Employers like Google and Facebook are hungry for graduates who can spot patterns in data, and for research that builds their capacity to understand the data at their fingertips — but the need for data-savvy graduates and research extends far beyond the tech industry.

A poll, conducted by Gallup for the Business-Higher Education Forum , revealed that by 2021, 69 percent of employers expect candidates with data science skills to get preference for jobs in their organizations, while only 23 percent of college and university leaders say their graduates will have those skills. LinkedIn’s August jobs report found significant gaps in the number of data science jobs and those to fill them, particularly in areas such as San Francisco and Los Angeles. “Expanding Berkeley’s data science programs along with our University of California partners is critical to preparing the state’s workforce for the economy of the rest of the century,” Culler said.

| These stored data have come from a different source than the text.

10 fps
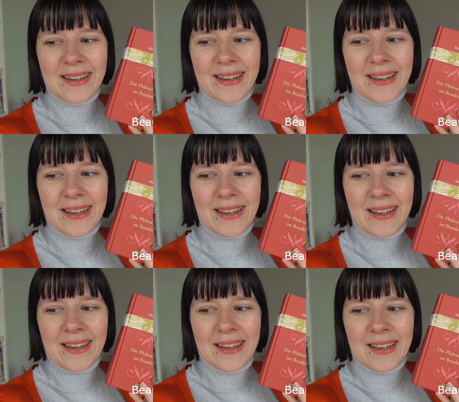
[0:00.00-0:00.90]

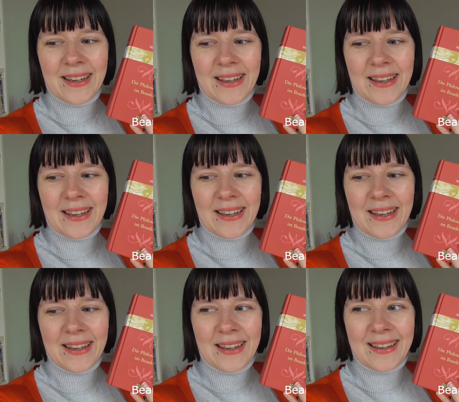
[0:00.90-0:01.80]

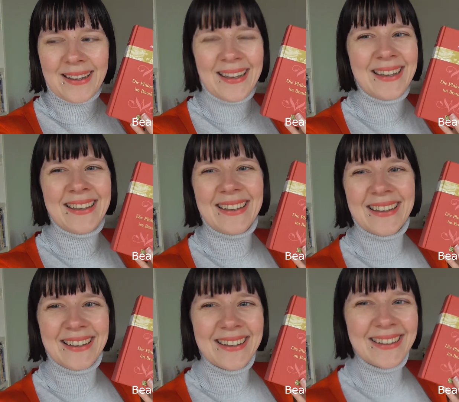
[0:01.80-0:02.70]

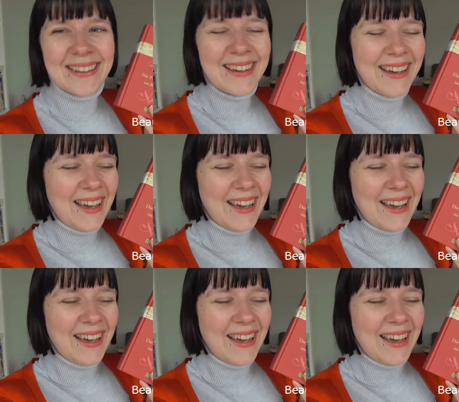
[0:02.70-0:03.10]
Nothing is said.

“Data science began to emerge as a major phenomenon in industry 10 to 15 years ago, and it continues to grow rapidly,” said Michael I. Jordan, a professor in the departments of statistics and electrical engineering and computer science at Berkeley. “It is, accordingly, high time for the university to respond, creating educational and research initiatives that reflect and help to understand and shape this phenomenon.”

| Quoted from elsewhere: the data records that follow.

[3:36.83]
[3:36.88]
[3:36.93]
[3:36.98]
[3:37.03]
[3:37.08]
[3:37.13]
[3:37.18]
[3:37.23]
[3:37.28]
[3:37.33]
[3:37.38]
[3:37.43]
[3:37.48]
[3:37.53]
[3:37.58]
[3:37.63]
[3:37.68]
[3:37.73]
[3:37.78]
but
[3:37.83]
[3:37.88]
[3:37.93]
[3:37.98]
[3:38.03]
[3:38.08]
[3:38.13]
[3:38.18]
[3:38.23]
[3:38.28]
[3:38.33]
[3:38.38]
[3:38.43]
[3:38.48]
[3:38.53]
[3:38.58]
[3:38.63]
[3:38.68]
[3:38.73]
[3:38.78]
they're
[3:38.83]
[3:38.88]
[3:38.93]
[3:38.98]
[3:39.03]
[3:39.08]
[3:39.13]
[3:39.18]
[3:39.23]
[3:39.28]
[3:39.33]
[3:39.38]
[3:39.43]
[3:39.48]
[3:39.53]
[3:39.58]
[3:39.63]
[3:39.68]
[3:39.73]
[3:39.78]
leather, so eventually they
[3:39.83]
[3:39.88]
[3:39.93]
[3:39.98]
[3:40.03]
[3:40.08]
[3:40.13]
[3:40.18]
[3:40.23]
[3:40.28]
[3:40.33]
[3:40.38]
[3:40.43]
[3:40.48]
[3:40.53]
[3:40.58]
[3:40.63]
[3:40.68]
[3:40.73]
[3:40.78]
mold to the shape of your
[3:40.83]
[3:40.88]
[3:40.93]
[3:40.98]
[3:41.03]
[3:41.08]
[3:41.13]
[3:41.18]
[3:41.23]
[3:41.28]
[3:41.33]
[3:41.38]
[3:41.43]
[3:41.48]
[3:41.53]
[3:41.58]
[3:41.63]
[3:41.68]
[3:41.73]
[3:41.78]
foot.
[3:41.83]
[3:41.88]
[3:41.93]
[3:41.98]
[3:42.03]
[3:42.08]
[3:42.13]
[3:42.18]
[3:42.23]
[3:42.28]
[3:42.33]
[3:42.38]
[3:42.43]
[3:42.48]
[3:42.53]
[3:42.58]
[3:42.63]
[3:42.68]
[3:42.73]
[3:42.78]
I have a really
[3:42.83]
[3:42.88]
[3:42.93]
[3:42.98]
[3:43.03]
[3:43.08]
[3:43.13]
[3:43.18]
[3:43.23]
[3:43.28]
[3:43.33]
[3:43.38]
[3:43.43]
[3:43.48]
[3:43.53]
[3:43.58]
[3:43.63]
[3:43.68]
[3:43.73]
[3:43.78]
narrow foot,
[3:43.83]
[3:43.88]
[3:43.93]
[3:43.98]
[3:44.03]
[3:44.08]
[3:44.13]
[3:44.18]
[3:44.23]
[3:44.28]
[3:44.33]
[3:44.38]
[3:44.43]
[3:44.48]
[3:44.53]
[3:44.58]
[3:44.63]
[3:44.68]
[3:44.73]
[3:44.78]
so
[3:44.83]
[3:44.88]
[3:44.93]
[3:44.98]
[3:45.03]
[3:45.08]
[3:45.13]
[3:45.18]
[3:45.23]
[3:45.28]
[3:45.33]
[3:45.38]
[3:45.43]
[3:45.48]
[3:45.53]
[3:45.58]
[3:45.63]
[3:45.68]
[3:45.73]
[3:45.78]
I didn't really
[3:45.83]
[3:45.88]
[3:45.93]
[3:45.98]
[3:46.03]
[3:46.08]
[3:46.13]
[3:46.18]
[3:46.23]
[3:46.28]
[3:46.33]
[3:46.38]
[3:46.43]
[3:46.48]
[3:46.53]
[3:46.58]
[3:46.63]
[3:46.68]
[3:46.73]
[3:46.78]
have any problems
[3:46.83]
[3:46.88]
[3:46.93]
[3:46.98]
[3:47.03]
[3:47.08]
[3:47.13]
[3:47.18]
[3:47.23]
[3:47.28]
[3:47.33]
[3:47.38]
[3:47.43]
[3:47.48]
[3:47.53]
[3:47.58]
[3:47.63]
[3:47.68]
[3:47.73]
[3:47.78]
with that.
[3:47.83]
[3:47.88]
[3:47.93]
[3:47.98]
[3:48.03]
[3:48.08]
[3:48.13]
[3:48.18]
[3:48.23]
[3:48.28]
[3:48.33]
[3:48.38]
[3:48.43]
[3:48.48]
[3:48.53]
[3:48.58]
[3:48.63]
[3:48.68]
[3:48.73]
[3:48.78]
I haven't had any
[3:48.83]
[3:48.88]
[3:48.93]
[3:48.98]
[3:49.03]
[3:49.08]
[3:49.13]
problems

We want everyone to have the power of data and computing at their disposal in a way that works for them.

– Cathryn Carson, professor of history

“The emphasis that Berkeley is placing on data literacy and making it available to diverse communities creates a very talented pool of graduates — employable in traditional computing and engineering fields as well as a variety of others. They will be prepared for what the world will be like in 10 or 15 or even 20 years,” said Vinitra Swamy, an artificial intelligence software engineer at Microsoft. Swamy completed a bachelor’s degree (2017) and a master’s degree (2018) in computer science at Berkeley and served as head graduate student instructor of Data 8, Berkeley’s introductory data science course.

“The best part of the data science program is that the skills taught in the courses are immensely valuable to industry and research. I use data science tools I learned at Berkeley every day,” Swamy said.

“These changes around computation and data are coming at a scale and at a pace like no other scientific change in recent memory. Both its foundational aspects and impacts are comparable to the biggest transformations in society that we have ever seen,” said Cathryn Carson, a professor in the department of history at Berkeley. “We want everyone to have the power of data and computing at their disposal in a way that works for them.”